In this paper, we present and review recent developments in the high-density plasma chemical vapor deposition (HDP CVD) of silicon-based dielectric films, and of films of recent interest in the development of lower-dielectric-constant alternatives. Aspects relevant to the HDP CVD process and using the process to achieve interlevel insulation, gap filling, and planarization are discussed. Results obtained thus far suggest that the process may play an important role in the future fabrication of integrated circuits, provided several metal-contamination and process-integration concerns can be effectively addressed.
The chemical vapor deposition (CVD) of undoped and doped silicon-based dielectric layers plays a key role in the microelectronics technology. To advance the dielectric-layer-related aspects of the technology, facilitating its evolution beyond its current level of integration, advanced, lowtemperature CVD processes will be needed. The processes should produce dielectric layers with minimal substrate heating (preferably lowering the "thermal budget"), have no deleterious effects on underlying gate oxides and other device structures, be suitable for filling sub-half-micron highaspect-ratio device and circuit structures, and have reflow characteristics that facilitate the use of the chemical-mechanical polishing (CMP) used to achieve planarization. Additionally, they should require fewer process steps, thereby reducing overall fabrication costs.

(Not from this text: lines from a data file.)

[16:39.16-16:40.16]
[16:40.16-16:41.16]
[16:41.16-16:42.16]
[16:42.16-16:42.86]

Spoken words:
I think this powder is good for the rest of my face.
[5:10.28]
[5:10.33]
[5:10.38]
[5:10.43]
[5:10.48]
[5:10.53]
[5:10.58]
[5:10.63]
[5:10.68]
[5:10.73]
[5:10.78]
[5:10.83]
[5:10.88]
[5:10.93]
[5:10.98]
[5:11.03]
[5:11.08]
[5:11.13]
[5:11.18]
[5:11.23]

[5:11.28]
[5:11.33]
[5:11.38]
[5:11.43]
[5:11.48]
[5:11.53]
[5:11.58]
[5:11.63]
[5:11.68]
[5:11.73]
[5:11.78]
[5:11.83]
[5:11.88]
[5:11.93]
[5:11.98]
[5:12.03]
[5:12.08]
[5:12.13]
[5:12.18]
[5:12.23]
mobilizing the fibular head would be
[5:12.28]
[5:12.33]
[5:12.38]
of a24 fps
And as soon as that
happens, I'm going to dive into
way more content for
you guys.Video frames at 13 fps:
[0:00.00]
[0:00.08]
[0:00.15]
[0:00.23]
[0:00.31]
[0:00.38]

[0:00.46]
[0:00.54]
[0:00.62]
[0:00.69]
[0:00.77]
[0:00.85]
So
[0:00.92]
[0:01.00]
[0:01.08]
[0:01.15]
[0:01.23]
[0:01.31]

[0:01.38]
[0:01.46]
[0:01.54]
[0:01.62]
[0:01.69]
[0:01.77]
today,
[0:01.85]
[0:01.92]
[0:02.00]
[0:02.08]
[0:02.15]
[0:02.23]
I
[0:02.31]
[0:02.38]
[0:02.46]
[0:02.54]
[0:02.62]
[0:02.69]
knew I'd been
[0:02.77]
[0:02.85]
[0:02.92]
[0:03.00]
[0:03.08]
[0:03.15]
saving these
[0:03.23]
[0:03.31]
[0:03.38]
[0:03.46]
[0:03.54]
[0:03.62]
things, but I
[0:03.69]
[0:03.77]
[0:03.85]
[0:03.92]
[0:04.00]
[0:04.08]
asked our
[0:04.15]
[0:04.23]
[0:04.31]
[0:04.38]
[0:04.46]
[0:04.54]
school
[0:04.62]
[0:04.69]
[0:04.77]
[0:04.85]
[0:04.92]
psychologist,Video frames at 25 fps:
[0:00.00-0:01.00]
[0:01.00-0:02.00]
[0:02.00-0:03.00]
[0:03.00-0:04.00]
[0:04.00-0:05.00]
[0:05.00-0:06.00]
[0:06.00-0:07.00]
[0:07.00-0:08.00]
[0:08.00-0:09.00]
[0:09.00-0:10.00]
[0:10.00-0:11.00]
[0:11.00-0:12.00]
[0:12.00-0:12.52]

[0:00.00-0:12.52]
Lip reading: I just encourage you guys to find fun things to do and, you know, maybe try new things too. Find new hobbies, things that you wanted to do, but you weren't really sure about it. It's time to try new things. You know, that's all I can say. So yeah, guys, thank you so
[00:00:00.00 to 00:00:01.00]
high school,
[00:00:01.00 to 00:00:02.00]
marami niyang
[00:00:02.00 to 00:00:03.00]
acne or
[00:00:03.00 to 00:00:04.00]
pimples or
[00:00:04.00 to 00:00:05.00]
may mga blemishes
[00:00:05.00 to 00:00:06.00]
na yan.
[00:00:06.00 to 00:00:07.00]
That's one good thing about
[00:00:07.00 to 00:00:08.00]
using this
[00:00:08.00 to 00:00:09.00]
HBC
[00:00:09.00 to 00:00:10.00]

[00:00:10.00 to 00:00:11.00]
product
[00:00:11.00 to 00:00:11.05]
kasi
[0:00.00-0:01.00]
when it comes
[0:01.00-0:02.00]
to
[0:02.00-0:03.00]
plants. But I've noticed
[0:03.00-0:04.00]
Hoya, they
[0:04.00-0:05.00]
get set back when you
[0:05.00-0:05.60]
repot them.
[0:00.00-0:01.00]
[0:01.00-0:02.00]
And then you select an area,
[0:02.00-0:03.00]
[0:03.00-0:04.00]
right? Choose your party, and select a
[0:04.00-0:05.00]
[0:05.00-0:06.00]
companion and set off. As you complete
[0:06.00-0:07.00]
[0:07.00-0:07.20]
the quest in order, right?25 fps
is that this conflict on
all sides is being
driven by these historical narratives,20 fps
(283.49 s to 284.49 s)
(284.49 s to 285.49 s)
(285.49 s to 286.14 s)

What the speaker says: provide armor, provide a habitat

At present, Al(Cu)-based conductor films and silicon oxide dielectric films deposited by CVD are used to produce most of the interconnections on multilevel integrated-circuit chips. To facilitate the evolution to higher levels of performance, a significant next step is underway: replacement of the Al(Cu)- based conductors with lower-resistance Cu-based conductors (see for example). This change reduces the RC interconnection delay significantly--by a factor of about 1.5. At present, it appears that to achieve a further significant reduction, it will be necessary to reduce the dielectric constant k of the dielectric films. It is estimated that the delay could be reduced by a factor of about 3 if the silicon oxide films, which have a dielectric constant of around 4, could be replaced by films having a dielectric constant of 2. There is, however, no clear indication of what approach should be used to achieve a reduction in k. One approach, leading to a small reduction (to a value of 3.3- 3.5), involves the incorporation of a small amount of bonded fluorine in silicon oxide films deposited by HDP CVD to form a fluorinated oxide. The approach, discussed in detail in this paper, should require only a minimal change in integrated-circuit fabrication . Other approaches, leading to a reduction of k to 2-3, involve the use of films such as carbon-doped silicon oxide , and carbon and fluorinated carbon , deposited by either CVD or HDP CVD.
Fig1
In all commercial HDP CVD equipment in current use, there is no heating element in the deposition reactor. Wafer heating is normally initiated with an Ar plasma after the wafer is loaded into the reaction chamber. After the wafer reaches the desirable temperature, which is normally in the 300- 400°C range, other reactant gases are introduced to produce film deposition. Depending on the configuration of the plasma reactor and the type of wafer used, many process parameter sequences can be modified during deposition to minimize both electrical and physical damage to the topography and electronic features on the wafer , especially on the step corner of depositing surface features. Since production is normally implemented in a batch of 25 wafers, the argon plasma is sometimes kept on constantly between runs to maintain a baseline temperature in the deposition reactor. For both silicon oxide and fluorinated silicon oxide gap-fill film-deposition processes, a gradual ramping up of rf bias minimizes physical and electrical damage. Furthermore, gradual ramping up will reduce an initial rf power surge during the initial transient phenomena of plasma-enhanced CVD processing that may also cause unexpected damage to devices. For deposition processes, involving volatile etching reactants such as fluorines, as in the case of fluorine-doped oxide film deposition, the etching component of the HDP CVD gap-fill process becomes significant, and the rf biasing power must be reduced, compared to the case for undoped silicon oxide, in order to prevent step corner erosion.
Complex multilevel 0.20-0.25-µm STI, GC, and IMD structures with high aspect ratios (1.5-3.5) were filled with HDP CVD undoped silicon oxide. In the case of IMD structures, lower dc fluorinated silicon oxide films were also used for the gap-fill deposition. These structures were subsequently processed to several metal levels and then evaluated for dielectric gap fill, CMP integration, and plasma damage on 80-100-Å gate-oxide devices. The results were compared to those for the same device structures processed with conventional LPCVD SiO2 or plasma CVD oxide gap-fill processing.